陈峰
众所周知,福州评话是以福州方言,本地音调讲述并吟唱的独特说书形式,流行于福州的五区八县等十几个县市及台湾省和东南亚的福州籍居住区。很幸运,我就出生在这样的环境,出生在评话的故乡福州闽侯,少年时耳濡目染,使我在很小的时候就爱上了评话这种说唱艺术。一张桌子,加上板凳,一把折扇和一根竹筷,再加上铙钹、醒木,便几乎构成了评话演员的全部家当。但就是这几件简练的道具,一旦被评话表演艺术家利用起来,将评话演员的情感和技艺和说唱的剧情完美结合后,就会产生出奇妙的演出效果。虽然评话演员的演出大多只有一人,但这一人却能生出无数人,扮演无数人物。生、旦、净、丑,男女老少,古代现代,武侠传奇等等,无不被评话演员所涉猎。
评话的重要特点是一个演员可以完美扮演剧本所提供的所有人物,并可在这些人物间自由转换。那么作为评话演员,其表演的基本功是非常扎实的,同时,必须严格要求自己。要想达到这种境界,作为演员,就必须要抓住人物的鲜明性格特征,如人物的音容笑貌、眼神和神态气质等,作为评话演员,都要用心琢磨。我的评话老师常教导我说,想成为一个优秀的评话演员,至少要做到二点:那就是念白表情和演唱。首先是念白,念白是评话的主要表现手段,可以说,一个评话故事,能否引人入胜,打动倾听的观众,这跟评话演员的叙述能力语言能力有直接关系。演员什么时间用韵味十足的韵白,什么时间用充满人物性格特征,富含生活气息的语言,评话演员要仔细琢磨掌握,要运用不同声音语气处理,达到塑造不同人物目的。二是表情和演唱:表情是结合演员的念白和演唱,帮助演员向观众传达人物信息的重要手段。虽然评话演员的表演动作幅度不大,但要生动准确,特别是眼神,要结合手势和神态表演,要把人物的精神状态和神韵表现出来。
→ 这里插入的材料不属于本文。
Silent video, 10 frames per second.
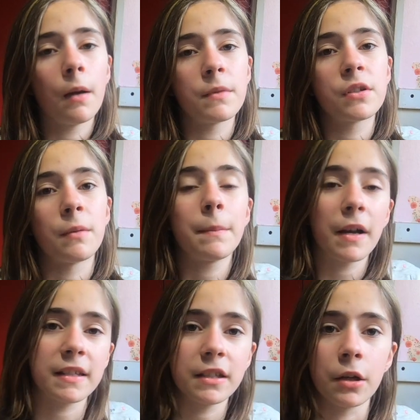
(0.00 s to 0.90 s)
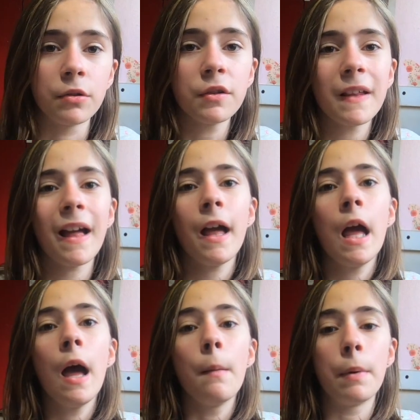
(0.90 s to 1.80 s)
So we personally don't do that,
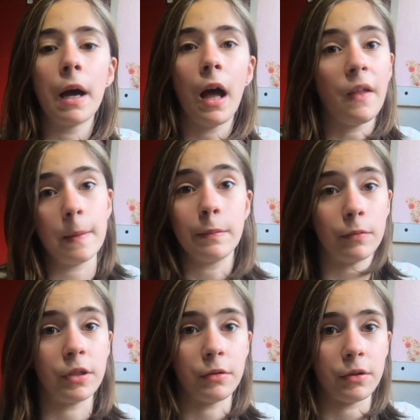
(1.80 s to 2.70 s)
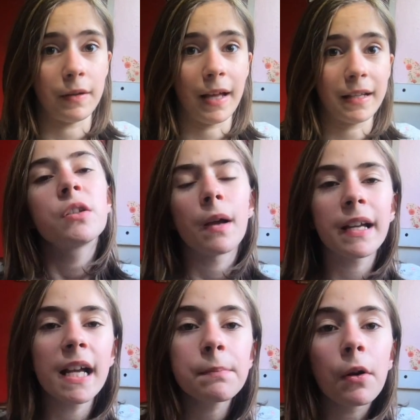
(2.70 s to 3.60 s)
but other people do that. So our
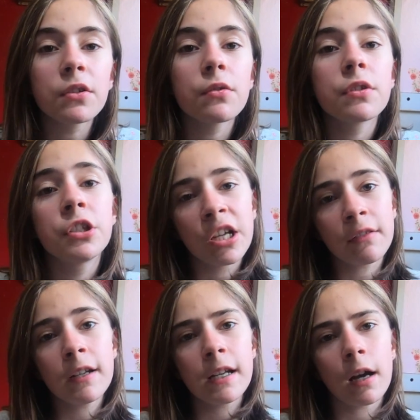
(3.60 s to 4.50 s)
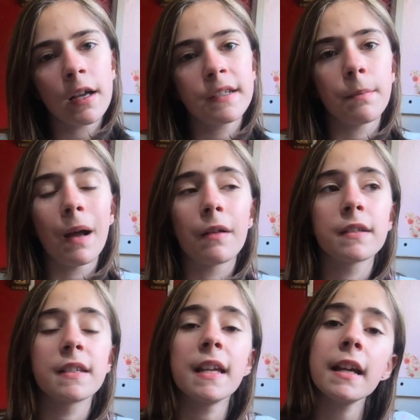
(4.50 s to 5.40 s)
gas bottles generally last about
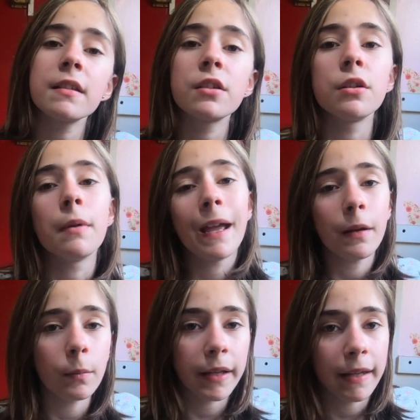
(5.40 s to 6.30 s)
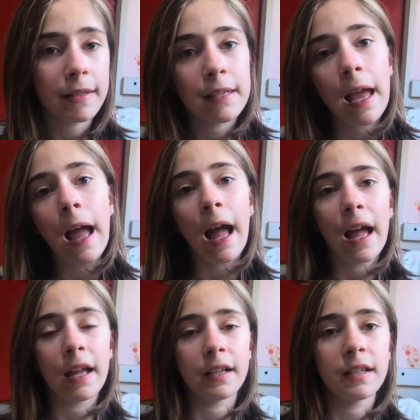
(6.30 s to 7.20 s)
6 to 8 weeks,
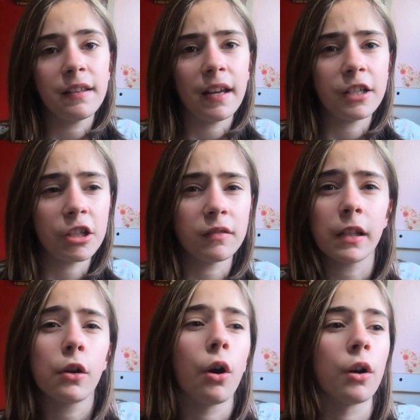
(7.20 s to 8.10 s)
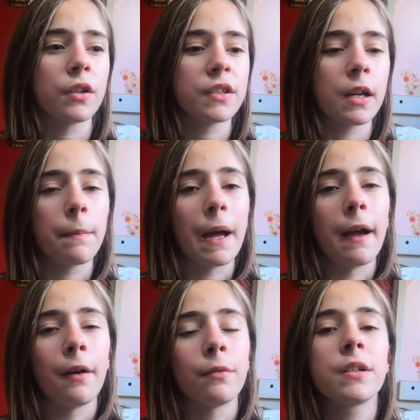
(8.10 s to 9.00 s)
and they generally cost
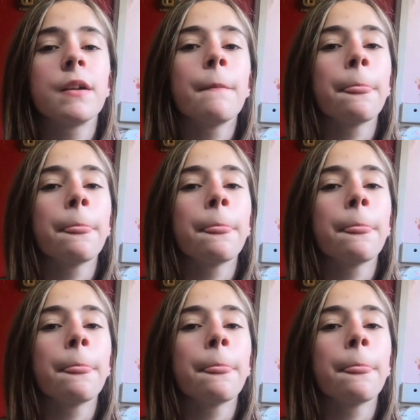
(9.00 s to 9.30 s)
about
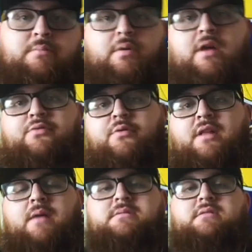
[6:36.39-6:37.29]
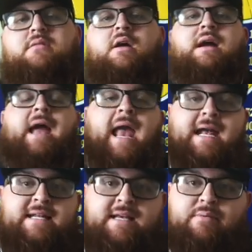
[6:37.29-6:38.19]
LeBron throwing lobs to
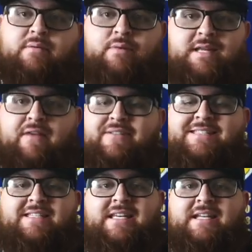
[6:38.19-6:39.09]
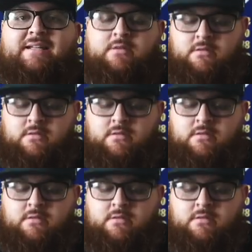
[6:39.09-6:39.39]
AD, we, we haven't seen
比如评话剧目《六合彩风波》,这是我获得福建省第六届“武夷杯”中青年演员比赛一等奖的一个剧目。当时接到《六合彩风波》这个剧本后,我反复阅读剧本,并认真分析体会每一个人物的性格特征。如故事中的女主角莲花,由于自己沉溺于六合彩赌博中,六合彩已潜移默化改变了莲花的生活理念,使她好像除六合彩之外,其他事情都引不起她兴趣,对婆婆劝告的不耐烦,对丈夫关爱的不领情。这都是女主角的性格特点,而这个性格特点都来源于莲花押六合彩这件事。作为评话演员,要弄明白人物的这些性格特点,唯有掌握了人物的这些性格特点,抓住人物的神韵和音容笑貌。在讲述过程中,在剧中不同人物间的转换过程中,才能自然,才能外化每一个人物最鲜明的性格特点,并绘声绘色地将一个故事生动地通过评话的说、吟、做、花感染观众,从而使听的人受到感染和打动,并品味其中的道理。
作者没有直白地写莲花如何沉溺于六合彩,而是通过一个细节,写莲花趁家人下田干活之机,卖掉一个农家重要的经济来源猪和赖以生存的米粮,孤注一掷地押向六合彩,最终莲花赌输疯癫,也使一个原本完好的家庭变得支离破碎。理解了剧本的故事和人物,我就尽量调动说、吟、做、花的评话表演特点,特别是眼神运用和念白语气的结合使用,比如讲到媳妇莲花,我有意运用锐利和不屑一顾的眼神和刻薄话语来表现她争强好胜的个性。婆婆的语气,我则把握她慈善、宽容、气愤但又无奈的性格特点。大多数的婆婆都有这个性格特点,他们好不容易把儿子拉扯大,好不容易倾尽家财,历尽千辛万苦,把媳妇娶回家,让儿子成家立业。对于这些做婆婆的人来说,儿子和媳妇的小家庭和睦超越一切。所以,当他们面临婆媳矛盾时,做婆婆的首先选择的就是对媳妇忍让。而《六合彩风波》中的儿子肖亦可又是一个“气管炎”(妻管严)。这几个人物的性格特征要把握好,说话的语气和人物间的语气转换,要找好节骨眼,要转换自然、紧凑、生动。把握好了这些,在说唱这个故事时,我就尽量要求自己在这几个人物间转换过程中,尽量转换的自然,尽量抓住每一个人物的最鲜明特征,并用眼神和表演精准地将这种特征外化出来,努力让观众在听故事过程中,同时感受到不同人物的音容笑貌,从而达到整个剧本所追求效果。最终,努力有了收获,《六合彩风波》演出成功,获得了观众和评委一致认可,使我最终夺得福建省第六届“武夷杯”中青年演员比赛一等奖。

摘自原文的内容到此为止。